相棒は魔王ですが何か問題でも?
ラガーさん
プロローグ
これは、この先に起こる物語より遥か昔。魔族と人間が、まだ戦争をしていた時代のお話。
***
〜〜魔王城最上層〜〜
神でさえも目眩のするような魔力を纏い、世界すらも超越した魔王の前に一人、凛々しくも弱々しく立ち塞がる青年がいた。
連戦続きか、ボロボロでそよ風にさえ飛ばされそうなほど弱っている。だが、未だ闘志だけは消えておらず、じっと鋭く魔王をにらんでいる。いつでも喉笛をかっきらんとばかりに。
「さて、やっと2人で喋れるな魔王よ。どこに行くのが望みだ? 地獄か? それとも無か?」
この問いに、ゆっくりと玉座から立ち上がり勇者に近づき答える。
「どちらも生温いな。ところで、俺の幹部や部下は、とっくにその地獄とやらに行っているのか?」
「さあな。悪いことしてるなら行ったかもーー」ドゴォ
ドゴォ! と鋭く重い重音が魔王城に響き渡る。勇者の言葉を聞いた瞬間、魔王の拳が勇者に当たっていた。
勇者は吹き飛ばされ、壁に激突し壁に大穴が空いた。
手練れの賢者や剣士でも今のは即死だろう。だが、そこは勇者なのか血などは吐いたりはするが、生きている。

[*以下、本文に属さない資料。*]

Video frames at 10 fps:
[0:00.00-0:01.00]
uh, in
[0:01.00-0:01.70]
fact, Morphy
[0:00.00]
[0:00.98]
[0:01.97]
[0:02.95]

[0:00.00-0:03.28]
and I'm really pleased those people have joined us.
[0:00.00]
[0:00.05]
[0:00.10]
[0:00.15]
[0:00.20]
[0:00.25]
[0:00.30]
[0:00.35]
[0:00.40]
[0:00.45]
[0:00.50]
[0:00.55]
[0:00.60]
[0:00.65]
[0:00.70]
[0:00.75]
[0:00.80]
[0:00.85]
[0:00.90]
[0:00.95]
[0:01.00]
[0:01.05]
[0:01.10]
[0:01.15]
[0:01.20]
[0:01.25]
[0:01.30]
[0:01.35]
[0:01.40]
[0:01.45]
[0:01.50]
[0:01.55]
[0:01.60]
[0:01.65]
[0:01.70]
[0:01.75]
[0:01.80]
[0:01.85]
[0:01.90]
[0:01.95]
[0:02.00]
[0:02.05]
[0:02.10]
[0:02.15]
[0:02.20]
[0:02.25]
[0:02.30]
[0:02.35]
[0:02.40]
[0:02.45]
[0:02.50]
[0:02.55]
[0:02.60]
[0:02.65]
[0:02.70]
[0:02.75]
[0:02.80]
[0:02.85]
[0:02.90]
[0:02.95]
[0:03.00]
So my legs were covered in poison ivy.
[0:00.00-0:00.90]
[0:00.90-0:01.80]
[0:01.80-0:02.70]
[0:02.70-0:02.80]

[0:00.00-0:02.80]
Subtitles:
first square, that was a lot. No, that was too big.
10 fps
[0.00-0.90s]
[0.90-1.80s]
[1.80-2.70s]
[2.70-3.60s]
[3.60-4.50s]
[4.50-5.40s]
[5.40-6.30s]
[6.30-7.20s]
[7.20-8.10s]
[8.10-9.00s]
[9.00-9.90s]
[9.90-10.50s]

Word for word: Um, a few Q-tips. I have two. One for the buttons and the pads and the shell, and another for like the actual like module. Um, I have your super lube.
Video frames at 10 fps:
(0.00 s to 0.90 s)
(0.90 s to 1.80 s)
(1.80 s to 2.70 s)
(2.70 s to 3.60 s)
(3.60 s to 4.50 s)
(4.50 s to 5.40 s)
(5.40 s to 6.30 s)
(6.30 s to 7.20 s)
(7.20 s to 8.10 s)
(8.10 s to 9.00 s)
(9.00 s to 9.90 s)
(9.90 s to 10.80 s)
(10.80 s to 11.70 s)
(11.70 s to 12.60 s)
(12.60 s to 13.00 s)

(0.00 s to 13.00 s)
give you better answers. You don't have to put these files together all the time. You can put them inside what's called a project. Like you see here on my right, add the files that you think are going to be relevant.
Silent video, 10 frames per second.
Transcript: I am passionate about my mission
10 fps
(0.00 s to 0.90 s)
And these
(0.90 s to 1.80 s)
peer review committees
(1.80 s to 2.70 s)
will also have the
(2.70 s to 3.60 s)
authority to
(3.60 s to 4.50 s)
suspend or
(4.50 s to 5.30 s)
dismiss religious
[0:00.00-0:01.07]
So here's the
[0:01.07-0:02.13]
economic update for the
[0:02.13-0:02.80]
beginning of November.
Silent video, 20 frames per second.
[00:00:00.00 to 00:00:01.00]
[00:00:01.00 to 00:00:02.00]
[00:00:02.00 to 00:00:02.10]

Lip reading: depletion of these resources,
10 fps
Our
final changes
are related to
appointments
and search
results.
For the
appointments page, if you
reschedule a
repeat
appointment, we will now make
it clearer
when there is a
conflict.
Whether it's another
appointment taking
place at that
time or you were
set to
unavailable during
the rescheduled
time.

「がっは! はぁはぁ、なんだ……情けか。それとも弱ったのか? 固有魔法はおろか拳に魔力すらこもってない」
それを聞きニヤリと笑いながら魔王は勇者に答える。
「いやなに、俺の周りを飛び回るだけの小蝿を、わざわざ魔力など使って殺す必要などあるまい。今のは部下をやられた腹いせだ。それに、魔法を使えないほど弱ってるのは貴様の方ではないのか?」
それを聞くと勇者は、突然大声で笑い出した。魔王は錯乱したのかと頭を傾げた。
「あっはははは! 確かにそうだ! 今の俺は、もはや固有魔法すら発動できないほど弱ってる。お前に勝てるわけもないよな」
「なんだ? 己の無力さを理解して、何もできぬという己の嫌悪感故に狂ったか?」
「違うよ。覚悟ができた」ニヤ
「諦めて消える覚悟か?」
その問いに、勇者は笑顔で答えた。
「俺の命に代えても、お前を封じる覚悟だ!」
「何⁉︎」
「時間稼ぎは終わりだ。魔力の放出も充分。あとは、俺の全生命力でお前を封じる」
それを聞き魔王は焦りをあらわにする。それと同時に、魔王のすぐ下に赤くそして黒い禍々しい魔法陣が出現する。
(馬鹿な! これは、人間が使うにはあまりにも……おのれ!)
「貴様ぁ!!」
「あばよ! 未来で俺の子孫に喰われちまえよアホ魔王!」ニッ
<禁忌魔法・監全生命封>
発動と共に勇者の体は砂になり風とともに散っていった。と同時に魔王は魔法陣の中に沈んで行く。
「お、おのれ! 勇者ぁぁ!! これで終わりと思うなぁ。必ずや復活を遂げ世界を俺の手にすーー」
言葉を発し切る前に魔法陣に飲み込まれて消えていった。
***
〜〜魔王の封印から500年後
ここは、人間が住まう国の一つ、アルファーレ。
その国の、端の村に1人の老人と、5歳の男の子、そして、4歳の女の子が住んでいる。
今老人が、なにかの昔話を子供達に話している最中だった。
「こうして魔王は封印され、世界に平和が訪れたのでした。おしまい」
「え? じぃじ! じゃあ勇者様は死んじゃったの?」
5歳の男の子は老人の昔話に入り込み一つの疑問を老人に聞いた。
「まぁ、そうじゃのう。勇気のある寛大なお方じゃ。お前も将来は勇者様のような人間になりなさい」
5歳の男の子は大きく頷き眠りに入った。4歳の女の子は全て聞き終わる前に寝ていたという。
寝た子供達の頭を撫でながら老人は独り言を毎晩たれこむ。これが、この家の日常だ。
「お主らは捨て子だった。別々の場所に捨てられてたから、本当の兄妹かも分からん。じゃが、わしの孫にあることは変わりない。健やかにそして元気に育っておくれよ。愛しい愛しい、わしの愛子達」
そう言い、子供達の蹴った布団をかぶせ老人も眠りについた。